→ **WHAT YOU NEED TO DO**: Go to the line below containing "[00:00:02.90]" and print exactly from there through the line containing "[00:00:03.80]", both included. Print nothing else.
BEGIN DATASET CONTENT
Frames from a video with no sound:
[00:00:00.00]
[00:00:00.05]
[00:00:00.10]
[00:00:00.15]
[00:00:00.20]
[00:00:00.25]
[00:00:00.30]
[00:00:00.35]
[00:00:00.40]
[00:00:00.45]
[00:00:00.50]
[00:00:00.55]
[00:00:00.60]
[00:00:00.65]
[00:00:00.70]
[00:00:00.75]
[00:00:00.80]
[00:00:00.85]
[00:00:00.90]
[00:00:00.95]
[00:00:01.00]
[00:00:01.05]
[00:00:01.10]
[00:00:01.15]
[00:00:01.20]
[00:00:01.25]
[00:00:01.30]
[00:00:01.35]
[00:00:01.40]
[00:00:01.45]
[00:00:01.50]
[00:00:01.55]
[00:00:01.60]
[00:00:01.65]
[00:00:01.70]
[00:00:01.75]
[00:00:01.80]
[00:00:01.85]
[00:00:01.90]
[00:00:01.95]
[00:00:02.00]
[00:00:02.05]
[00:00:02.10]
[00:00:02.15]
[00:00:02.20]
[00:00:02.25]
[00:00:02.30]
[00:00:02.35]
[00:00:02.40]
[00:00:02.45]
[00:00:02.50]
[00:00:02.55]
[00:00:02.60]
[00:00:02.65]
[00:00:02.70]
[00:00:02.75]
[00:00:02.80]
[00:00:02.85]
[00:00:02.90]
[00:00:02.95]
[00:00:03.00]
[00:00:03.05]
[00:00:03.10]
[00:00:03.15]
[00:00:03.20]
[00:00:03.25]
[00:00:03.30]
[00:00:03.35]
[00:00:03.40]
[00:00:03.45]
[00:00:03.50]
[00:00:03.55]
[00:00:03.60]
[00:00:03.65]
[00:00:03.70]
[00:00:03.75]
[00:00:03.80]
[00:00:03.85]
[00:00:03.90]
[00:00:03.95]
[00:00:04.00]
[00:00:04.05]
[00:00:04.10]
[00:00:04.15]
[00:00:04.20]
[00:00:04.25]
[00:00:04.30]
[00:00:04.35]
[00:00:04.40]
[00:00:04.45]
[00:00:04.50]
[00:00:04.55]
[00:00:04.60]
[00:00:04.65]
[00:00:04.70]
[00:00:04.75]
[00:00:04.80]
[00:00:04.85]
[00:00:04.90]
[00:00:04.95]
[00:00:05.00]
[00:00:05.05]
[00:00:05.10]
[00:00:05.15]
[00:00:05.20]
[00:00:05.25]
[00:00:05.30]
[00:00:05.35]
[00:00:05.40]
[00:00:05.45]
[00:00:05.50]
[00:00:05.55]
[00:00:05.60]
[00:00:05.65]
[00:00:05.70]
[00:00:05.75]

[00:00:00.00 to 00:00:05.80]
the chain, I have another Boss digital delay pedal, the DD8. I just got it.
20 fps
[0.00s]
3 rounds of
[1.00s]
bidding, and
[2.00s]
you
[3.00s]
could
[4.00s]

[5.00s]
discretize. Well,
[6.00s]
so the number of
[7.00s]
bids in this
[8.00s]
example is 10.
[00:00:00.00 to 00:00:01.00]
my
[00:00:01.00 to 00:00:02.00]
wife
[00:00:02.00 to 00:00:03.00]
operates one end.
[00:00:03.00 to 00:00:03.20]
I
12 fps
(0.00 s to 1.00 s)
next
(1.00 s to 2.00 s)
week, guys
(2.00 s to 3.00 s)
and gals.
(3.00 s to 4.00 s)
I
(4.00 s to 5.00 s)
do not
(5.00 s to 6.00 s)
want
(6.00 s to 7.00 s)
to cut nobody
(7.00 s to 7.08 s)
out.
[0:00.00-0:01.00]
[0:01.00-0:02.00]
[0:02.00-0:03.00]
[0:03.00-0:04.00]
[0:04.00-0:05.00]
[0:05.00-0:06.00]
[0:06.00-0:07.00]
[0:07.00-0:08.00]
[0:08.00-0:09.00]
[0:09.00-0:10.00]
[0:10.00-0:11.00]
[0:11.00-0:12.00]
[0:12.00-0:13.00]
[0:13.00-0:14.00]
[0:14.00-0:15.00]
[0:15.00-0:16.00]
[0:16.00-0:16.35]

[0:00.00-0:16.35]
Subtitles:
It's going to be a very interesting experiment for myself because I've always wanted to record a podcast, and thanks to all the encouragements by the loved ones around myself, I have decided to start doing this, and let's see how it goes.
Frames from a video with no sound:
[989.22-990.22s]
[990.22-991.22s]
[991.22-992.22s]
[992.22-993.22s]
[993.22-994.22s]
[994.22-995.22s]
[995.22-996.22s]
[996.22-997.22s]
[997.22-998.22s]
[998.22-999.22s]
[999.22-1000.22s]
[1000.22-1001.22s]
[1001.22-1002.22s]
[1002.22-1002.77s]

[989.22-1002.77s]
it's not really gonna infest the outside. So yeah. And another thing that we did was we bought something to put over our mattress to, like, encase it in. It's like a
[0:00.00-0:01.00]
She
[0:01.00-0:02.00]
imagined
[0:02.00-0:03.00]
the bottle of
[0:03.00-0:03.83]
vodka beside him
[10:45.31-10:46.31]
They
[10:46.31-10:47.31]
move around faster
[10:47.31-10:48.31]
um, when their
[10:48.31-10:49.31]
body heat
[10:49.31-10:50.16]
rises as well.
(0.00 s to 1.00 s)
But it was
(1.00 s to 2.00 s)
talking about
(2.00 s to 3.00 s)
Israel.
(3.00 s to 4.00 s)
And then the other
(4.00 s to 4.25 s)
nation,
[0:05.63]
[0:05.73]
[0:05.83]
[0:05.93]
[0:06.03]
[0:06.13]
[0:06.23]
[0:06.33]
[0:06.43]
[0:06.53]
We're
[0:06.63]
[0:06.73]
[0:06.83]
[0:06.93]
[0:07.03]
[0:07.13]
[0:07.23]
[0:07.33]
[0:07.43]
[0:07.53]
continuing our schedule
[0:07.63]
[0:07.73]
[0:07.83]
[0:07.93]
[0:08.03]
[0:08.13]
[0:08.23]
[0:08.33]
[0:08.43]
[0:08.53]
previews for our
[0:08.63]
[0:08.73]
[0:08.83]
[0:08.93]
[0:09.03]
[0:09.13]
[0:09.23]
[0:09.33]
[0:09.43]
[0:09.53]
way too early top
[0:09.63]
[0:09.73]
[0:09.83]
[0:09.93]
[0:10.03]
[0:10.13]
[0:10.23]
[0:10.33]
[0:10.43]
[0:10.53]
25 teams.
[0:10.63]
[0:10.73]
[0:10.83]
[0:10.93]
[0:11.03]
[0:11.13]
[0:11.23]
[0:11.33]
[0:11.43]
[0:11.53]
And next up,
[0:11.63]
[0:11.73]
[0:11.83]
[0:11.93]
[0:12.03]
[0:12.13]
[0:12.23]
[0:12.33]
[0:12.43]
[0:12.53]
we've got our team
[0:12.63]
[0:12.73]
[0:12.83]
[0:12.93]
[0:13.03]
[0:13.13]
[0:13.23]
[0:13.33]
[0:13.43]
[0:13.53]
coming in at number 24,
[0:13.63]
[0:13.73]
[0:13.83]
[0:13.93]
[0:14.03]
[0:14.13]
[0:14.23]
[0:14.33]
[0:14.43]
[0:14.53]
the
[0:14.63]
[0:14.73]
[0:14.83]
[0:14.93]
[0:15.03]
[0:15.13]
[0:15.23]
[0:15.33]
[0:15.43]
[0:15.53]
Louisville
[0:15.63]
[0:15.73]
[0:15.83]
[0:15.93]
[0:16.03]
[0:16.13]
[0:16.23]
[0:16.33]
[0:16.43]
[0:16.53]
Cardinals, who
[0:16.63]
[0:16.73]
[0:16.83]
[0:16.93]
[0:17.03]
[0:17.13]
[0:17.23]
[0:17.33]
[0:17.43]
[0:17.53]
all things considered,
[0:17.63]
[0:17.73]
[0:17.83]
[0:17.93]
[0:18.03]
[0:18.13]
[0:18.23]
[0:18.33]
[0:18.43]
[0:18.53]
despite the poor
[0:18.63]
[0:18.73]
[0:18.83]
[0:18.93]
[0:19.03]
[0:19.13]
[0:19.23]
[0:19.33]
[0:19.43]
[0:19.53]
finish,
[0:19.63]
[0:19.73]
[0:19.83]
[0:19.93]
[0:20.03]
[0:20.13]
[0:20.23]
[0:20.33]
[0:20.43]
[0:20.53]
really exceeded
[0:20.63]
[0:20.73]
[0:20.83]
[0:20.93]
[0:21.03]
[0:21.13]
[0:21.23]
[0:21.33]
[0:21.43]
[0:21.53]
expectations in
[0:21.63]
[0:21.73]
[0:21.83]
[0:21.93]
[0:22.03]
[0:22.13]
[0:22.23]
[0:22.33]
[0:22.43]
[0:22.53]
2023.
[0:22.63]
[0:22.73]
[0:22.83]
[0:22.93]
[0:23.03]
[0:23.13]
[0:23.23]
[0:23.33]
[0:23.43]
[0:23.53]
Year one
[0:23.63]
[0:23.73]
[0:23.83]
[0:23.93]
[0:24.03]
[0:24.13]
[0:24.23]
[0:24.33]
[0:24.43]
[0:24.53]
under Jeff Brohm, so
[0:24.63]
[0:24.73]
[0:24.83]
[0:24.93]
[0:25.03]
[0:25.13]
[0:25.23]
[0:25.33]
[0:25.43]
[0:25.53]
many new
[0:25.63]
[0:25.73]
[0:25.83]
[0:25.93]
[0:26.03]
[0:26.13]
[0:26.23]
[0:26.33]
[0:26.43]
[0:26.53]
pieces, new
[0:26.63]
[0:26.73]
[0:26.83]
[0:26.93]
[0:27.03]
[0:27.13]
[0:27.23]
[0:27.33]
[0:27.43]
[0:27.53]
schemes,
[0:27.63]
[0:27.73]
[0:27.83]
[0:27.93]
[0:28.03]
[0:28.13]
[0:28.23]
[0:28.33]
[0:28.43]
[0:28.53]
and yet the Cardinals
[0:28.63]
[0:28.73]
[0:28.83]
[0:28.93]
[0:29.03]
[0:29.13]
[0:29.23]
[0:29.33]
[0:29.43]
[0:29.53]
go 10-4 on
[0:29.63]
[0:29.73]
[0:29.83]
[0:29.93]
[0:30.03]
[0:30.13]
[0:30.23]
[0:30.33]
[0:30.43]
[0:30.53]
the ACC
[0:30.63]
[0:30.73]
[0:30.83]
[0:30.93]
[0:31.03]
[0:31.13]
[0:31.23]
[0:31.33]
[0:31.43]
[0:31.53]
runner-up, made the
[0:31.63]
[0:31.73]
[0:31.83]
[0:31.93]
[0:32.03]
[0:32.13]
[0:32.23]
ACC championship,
END DATASET CONTENT
→ **ANSWER TO THE EXERCISE**:
[00:00:02.90]
[00:00:02.95]
[00:00:03.00]
[00:00:03.05]
[00:00:03.10]
[00:00:03.15]
[00:00:03.20]
[00:00:03.25]
[00:00:03.30]
[00:00:03.35]
[00:00:03.40]
[00:00:03.45]
[00:00:03.50]
[00:00:03.55]
[00:00:03.60]
[00:00:03.65]
[00:00:03.70]
[00:00:03.75]
[00:00:03.80]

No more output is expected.